The Green Left is so married to the notion that wind energy might help reduce carbon-dioxide emissions that they are blithely ignoring the “energy sprawl” and noise problems that come with large-scale wind projects. Never mind if dozens, or even hundreds, of rural homeowners are being euchred out of their homes and property. They can be ignored. They can easily be sacrificed in the quest to appear to be doing something — anything — in the push to reduce carbon-dioxide emissions, no matter how small or inconsequential those reductions might actually be.
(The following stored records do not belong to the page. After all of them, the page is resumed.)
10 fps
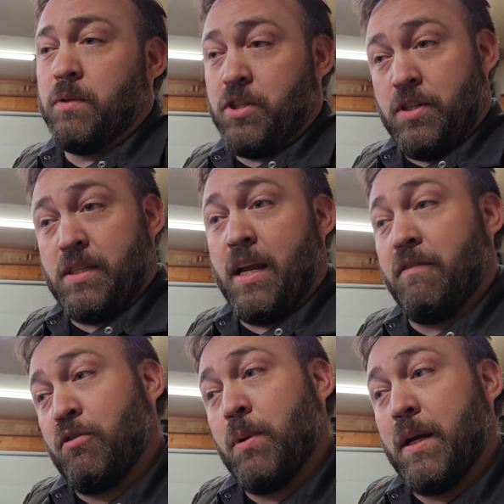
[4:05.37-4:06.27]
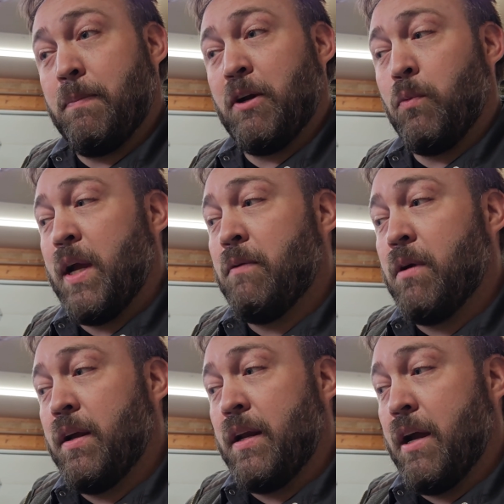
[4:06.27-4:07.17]
which has saved quite a bit of weight
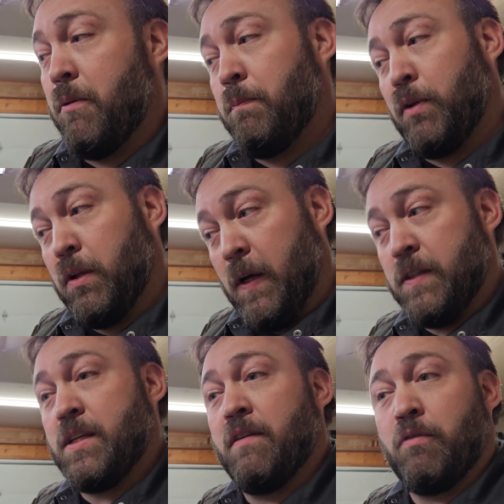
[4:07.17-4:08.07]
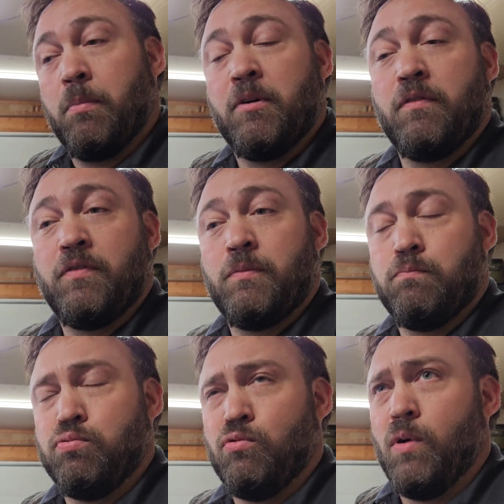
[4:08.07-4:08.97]
right now. Plus, I've removed
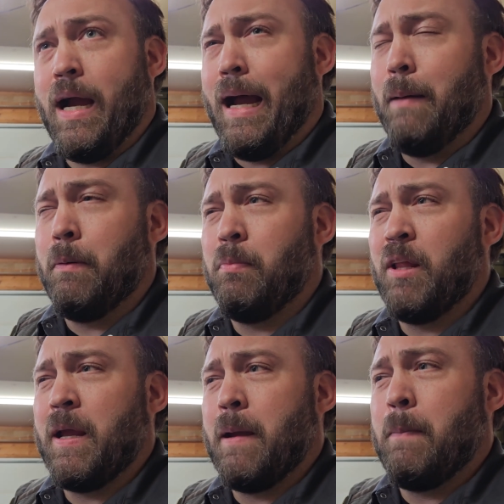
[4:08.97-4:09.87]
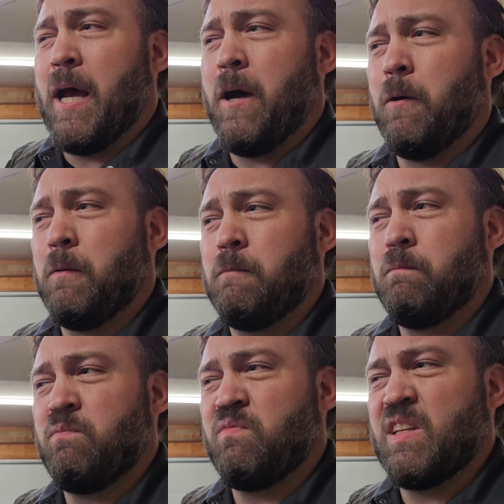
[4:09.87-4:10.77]
probably about
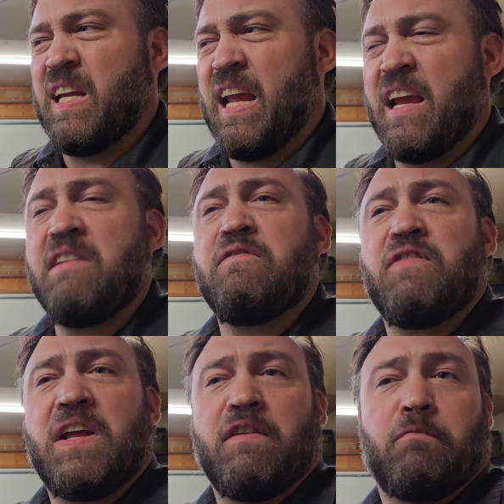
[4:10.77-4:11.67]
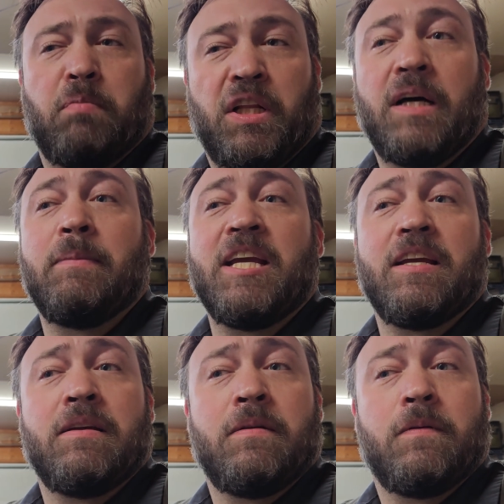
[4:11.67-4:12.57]
8 feet of
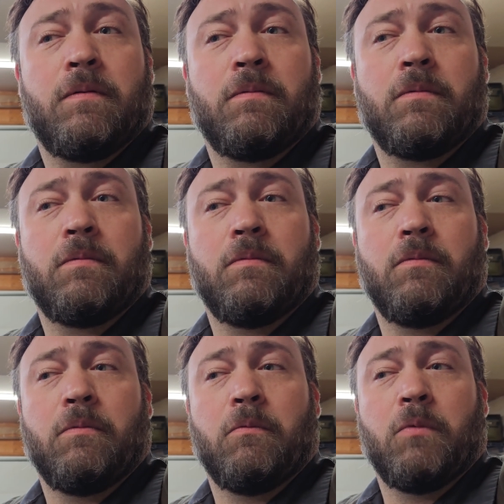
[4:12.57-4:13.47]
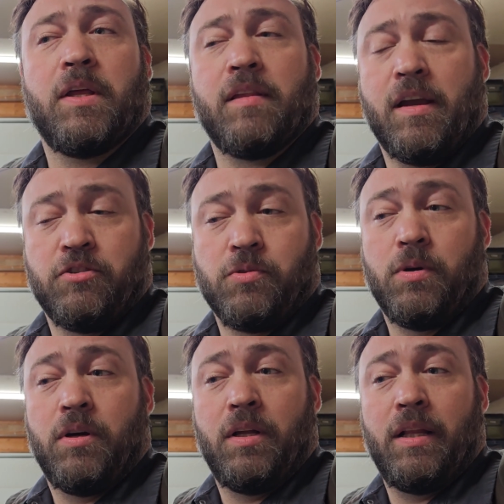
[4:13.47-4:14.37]
plumbing with extra
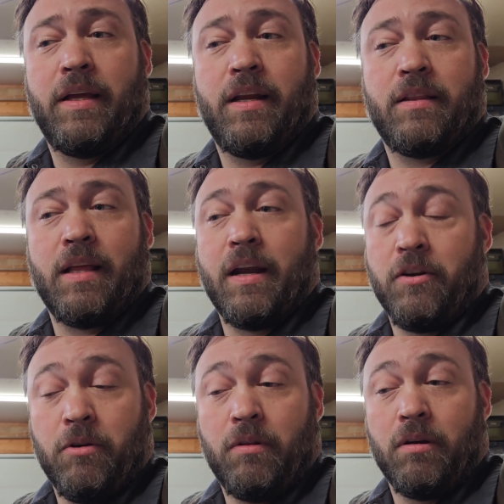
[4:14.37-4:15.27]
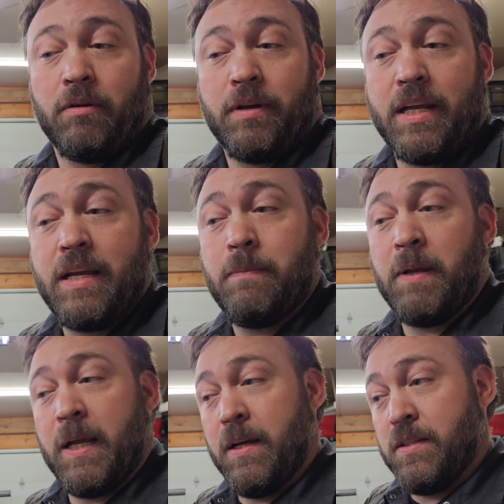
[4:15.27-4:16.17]
oil in it that I no longer need
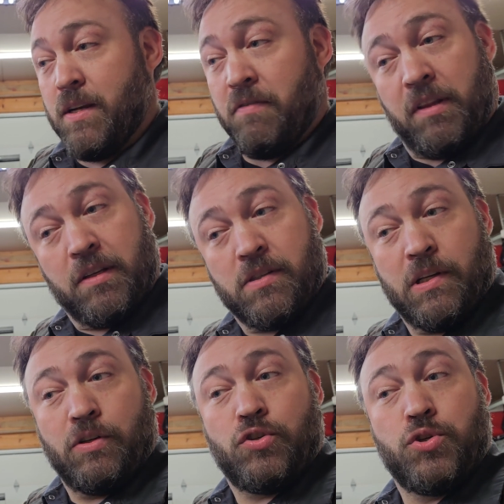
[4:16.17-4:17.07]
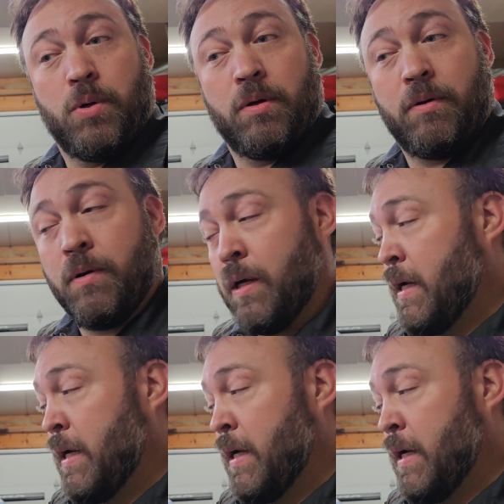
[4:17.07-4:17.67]
because everything's a little shorter.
That same mindset prevails in the White House and at the Department of Energy. Indeed, despite the panoply of evidence that shows wind-turbine noise causes health problems, President Obama has made it clear that he wants lots more renewable energy. In his State of the Union speech, he said that he wants to impose a national standard requiring the use of “clean energy,” and that he wants to “double down” on the “clean-energy industry.”

When Dave Enz heard the president’s proposal, his response was simple: “I don’t think he cares about people like us.”

— Robert Bryce is a senior fellow at the Manhattan Institute. His latest book is Power Hungry: The Myths of “Green” Energy and the Real Fuels of the Future.